Omelia (28-06-2009)
mons. Roberto Brunelli
La speranza, virtù da svegliare ogni giorno

Il Vangelo racconta di due don­ne guarite, una potenza che e­sce da Gesù, una mano che ti prende per mano. Per riportare nel mondo la speranza promessa dalla prima lettura: le creature del mondo sono portatrici di salvezza, in esse non c’è veleno di morte (Sap 1, 13-15).

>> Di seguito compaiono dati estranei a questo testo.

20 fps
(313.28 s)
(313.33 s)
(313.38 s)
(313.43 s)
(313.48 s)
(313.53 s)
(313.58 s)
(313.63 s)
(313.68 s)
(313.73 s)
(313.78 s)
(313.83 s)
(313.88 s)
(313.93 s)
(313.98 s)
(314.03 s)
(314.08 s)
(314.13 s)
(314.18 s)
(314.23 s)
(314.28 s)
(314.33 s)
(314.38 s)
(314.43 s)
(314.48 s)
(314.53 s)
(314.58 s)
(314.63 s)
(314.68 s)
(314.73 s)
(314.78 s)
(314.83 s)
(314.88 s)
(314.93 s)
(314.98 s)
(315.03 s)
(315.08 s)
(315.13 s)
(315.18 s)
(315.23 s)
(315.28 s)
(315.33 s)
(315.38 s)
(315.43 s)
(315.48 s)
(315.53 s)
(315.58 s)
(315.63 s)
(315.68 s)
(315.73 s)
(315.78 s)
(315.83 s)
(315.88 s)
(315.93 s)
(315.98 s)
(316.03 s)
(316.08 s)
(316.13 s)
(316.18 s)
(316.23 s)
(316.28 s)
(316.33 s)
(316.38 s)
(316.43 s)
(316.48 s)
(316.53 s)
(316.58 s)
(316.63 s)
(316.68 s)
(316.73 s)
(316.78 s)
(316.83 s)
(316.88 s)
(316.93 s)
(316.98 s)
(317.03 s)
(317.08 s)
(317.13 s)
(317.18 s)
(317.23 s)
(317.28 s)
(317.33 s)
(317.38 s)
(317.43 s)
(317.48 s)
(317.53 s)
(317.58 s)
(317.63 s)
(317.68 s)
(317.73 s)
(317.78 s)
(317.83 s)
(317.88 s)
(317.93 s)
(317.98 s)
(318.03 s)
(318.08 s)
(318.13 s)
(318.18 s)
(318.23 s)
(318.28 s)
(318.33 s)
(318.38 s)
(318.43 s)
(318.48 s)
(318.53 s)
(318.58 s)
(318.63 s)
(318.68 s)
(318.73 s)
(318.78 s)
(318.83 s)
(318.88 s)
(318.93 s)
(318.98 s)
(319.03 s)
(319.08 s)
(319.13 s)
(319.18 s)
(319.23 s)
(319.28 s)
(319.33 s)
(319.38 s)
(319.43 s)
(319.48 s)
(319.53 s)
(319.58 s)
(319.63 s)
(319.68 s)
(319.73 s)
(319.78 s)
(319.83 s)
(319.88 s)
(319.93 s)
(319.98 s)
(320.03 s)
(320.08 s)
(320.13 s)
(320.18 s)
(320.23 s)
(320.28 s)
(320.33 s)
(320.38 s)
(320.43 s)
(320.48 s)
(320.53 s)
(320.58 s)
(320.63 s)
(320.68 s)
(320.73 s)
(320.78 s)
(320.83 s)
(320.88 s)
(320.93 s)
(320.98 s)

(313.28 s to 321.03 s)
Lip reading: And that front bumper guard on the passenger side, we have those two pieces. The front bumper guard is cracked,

Nel breve tragitto tra la sponda del lago e la casa di Giàiro è come se Gesù fosse ancora sulla barca in balìa della burrasca, assediato da una folla che porta il veleno della malattia e della morte. Dalla tem­pesta sul lago alla tempesta della vita: la gente che preme, il vento della disperazione, le onde della sofferenza. Il cuore, sorretto dalla parola di Dio, dice vita, l’esperien­za risponde morte. Eppure nelle creature del mondo c’è salvezza: germoglio che deve ancora fiorire, seme da cui germo­glierà l’albero grande. Riprendia­mo a sillabare lo stupore dell’esistenza: tu, mio familiare, mio ami­co; tu, fratello sconosciuto, tu por­ti salvezza. Dio ti ha fatto buono e sano, senza radice di veleno: tu do­ni salute all’anima. Davanti a te Dio ha gridato: «Come sei bello, figlio mio!».

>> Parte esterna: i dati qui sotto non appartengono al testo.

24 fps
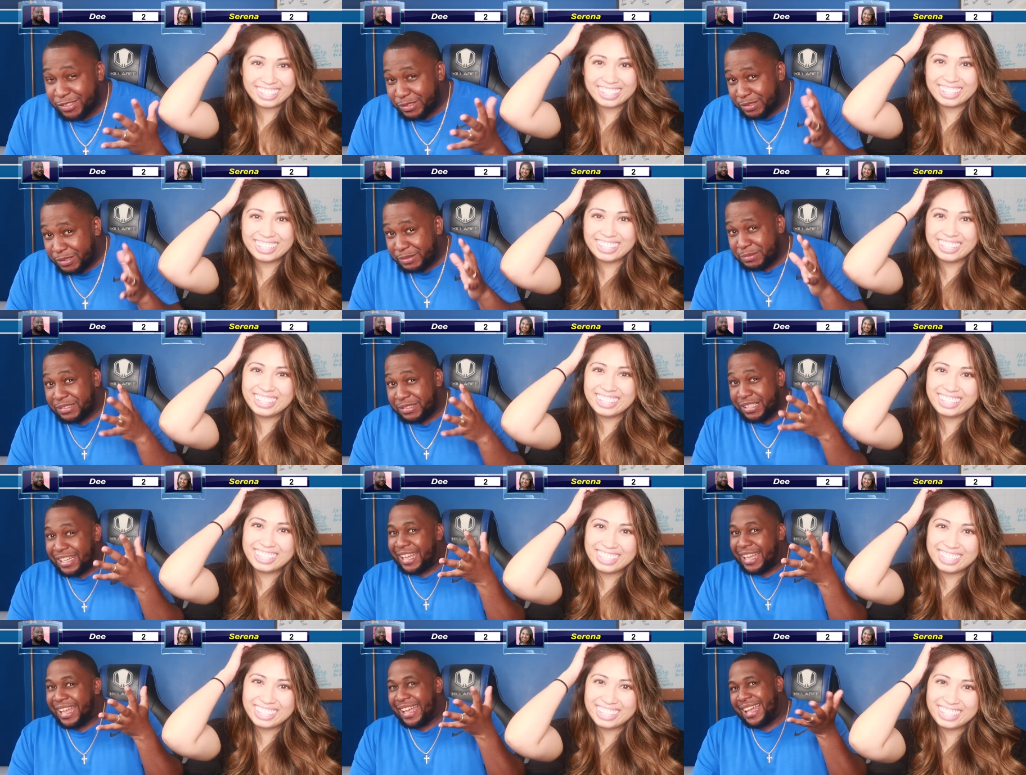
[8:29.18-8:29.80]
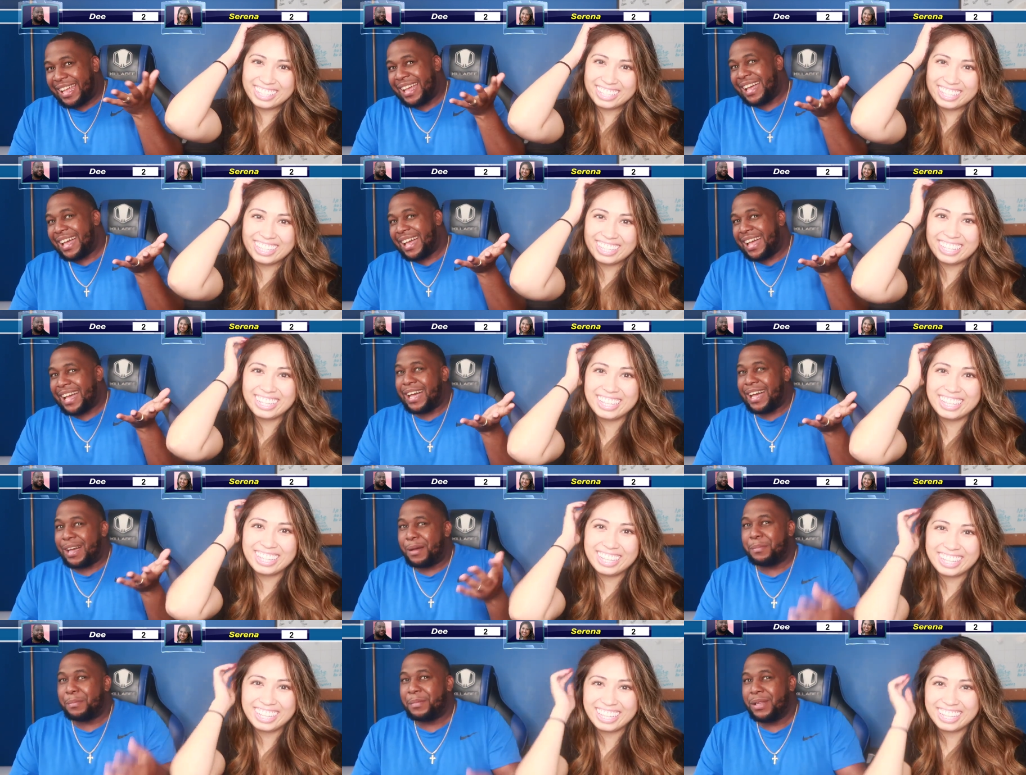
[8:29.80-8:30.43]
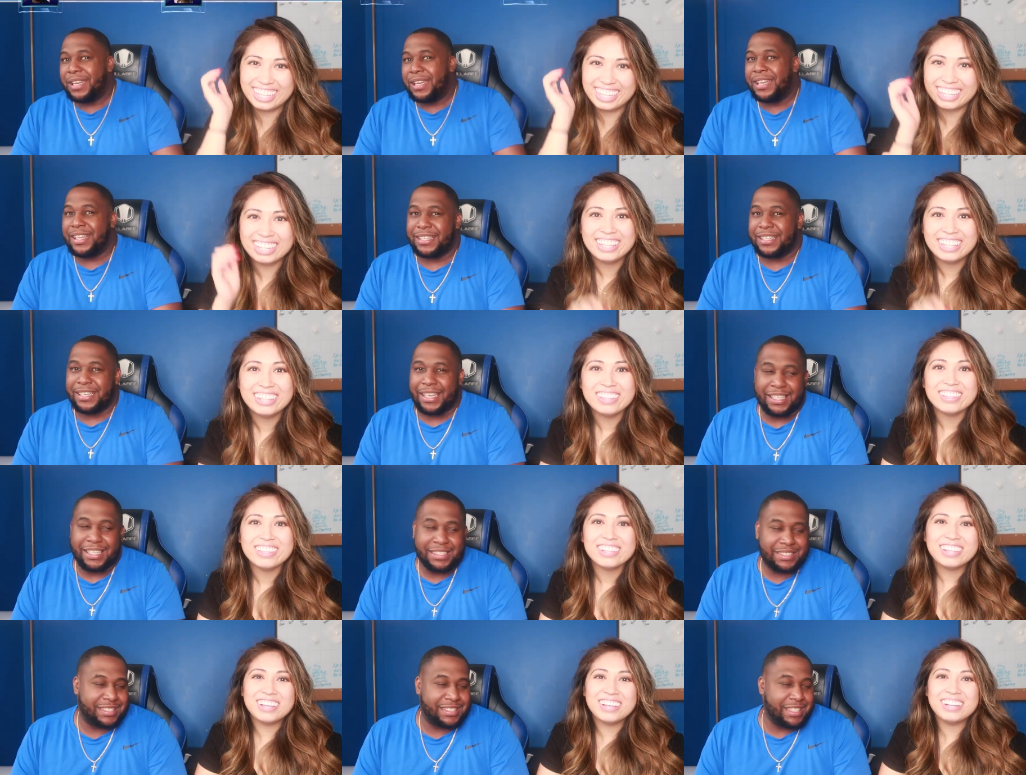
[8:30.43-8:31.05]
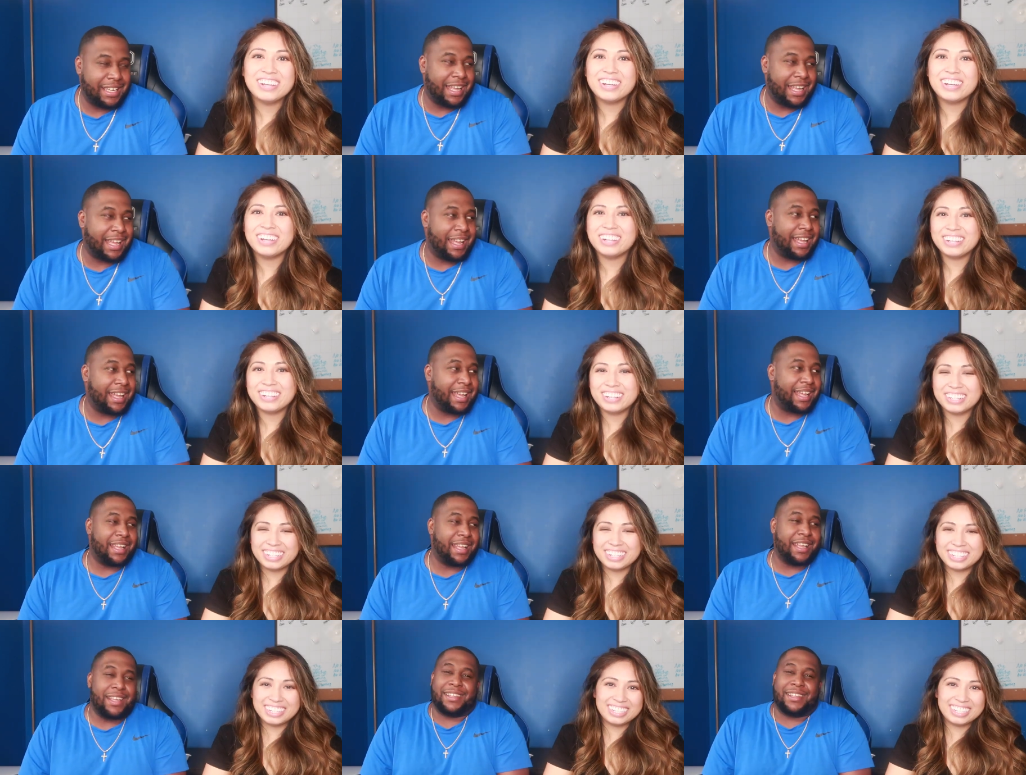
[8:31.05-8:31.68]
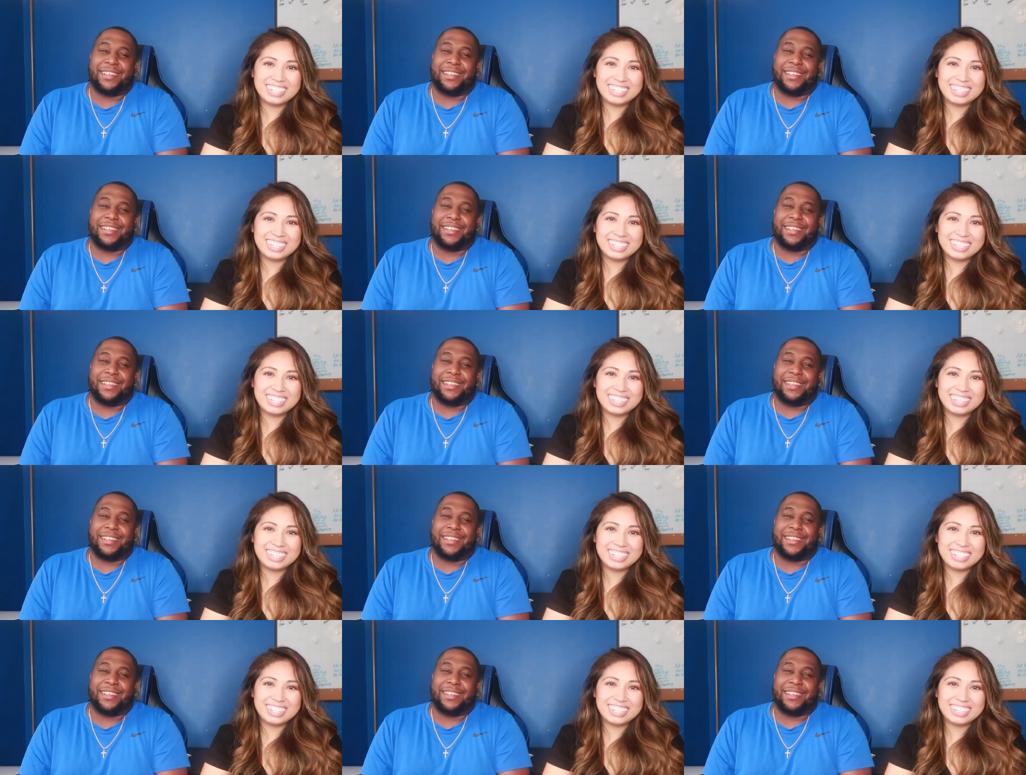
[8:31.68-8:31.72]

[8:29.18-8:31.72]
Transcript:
Speaker 1: one, but I, I'm gonna let that slide.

«Figlia mia» dirà Gesù alla donna guarita, con una parola dolcissima. Adesso sì sei figlia, ora sì guarita e libera, ora che il cuore impaurito di felicità ode Dio che ti chiama per specchiarsi nei tuoi occhi. Ora a tua volta darai salute.
Il racconto per due volte parla di fede. Quella della donna è quasi su­perstizione, quella di Giàiro è fede sopraffatta d’amore per la figlia.

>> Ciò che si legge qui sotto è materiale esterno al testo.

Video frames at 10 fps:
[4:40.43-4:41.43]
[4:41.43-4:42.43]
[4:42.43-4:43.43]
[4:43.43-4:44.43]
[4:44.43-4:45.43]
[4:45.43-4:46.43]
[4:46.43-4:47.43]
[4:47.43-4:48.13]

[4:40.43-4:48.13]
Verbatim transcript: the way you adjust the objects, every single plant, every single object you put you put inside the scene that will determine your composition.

Forse poca cosa, eppure a Dio ba­sta. E noi dovremmo, come Gesù, godere di ogni segno minimo di fe­de, di ogni appartenenza parziale, essere amici della fede a frammen­ti di ogni creatura. Fragile fede, che per questo ha ancora più bisogno di Lui.
Ciascuno di noi è quella fanciulla di dodici anni nella casa del pianto. Ciascuno ha qualcosa di morto dentro, per ciascuno Gesù ripete: «Talità kum!», giovane vita, alzati! Riprendi la gioia, la lotta, la sco­perta, l’amore. La fanciulla che dorme è la spe­ranza, virtù bambina che occorre svegliare ogni giorno, farla alzare, rimettere in cammino. Gesù dice: «Àlzati», verbo di ogni nostro mat­tino, quando ogni giorno è come il giorno di Pasqua. Là dove l’uomo si è fermato, Dio fa ripartire, ridà bel­lezza a ciò che è appassito, vertica­lità a ciò che è stanco. Su ogni creatura, su ogni fiore, su o­gni uomo scende la benedizione delle antiche parole: tu sei porta­tore di salvezza! «Talità kum»: alza­ti, rivivi, risplendi!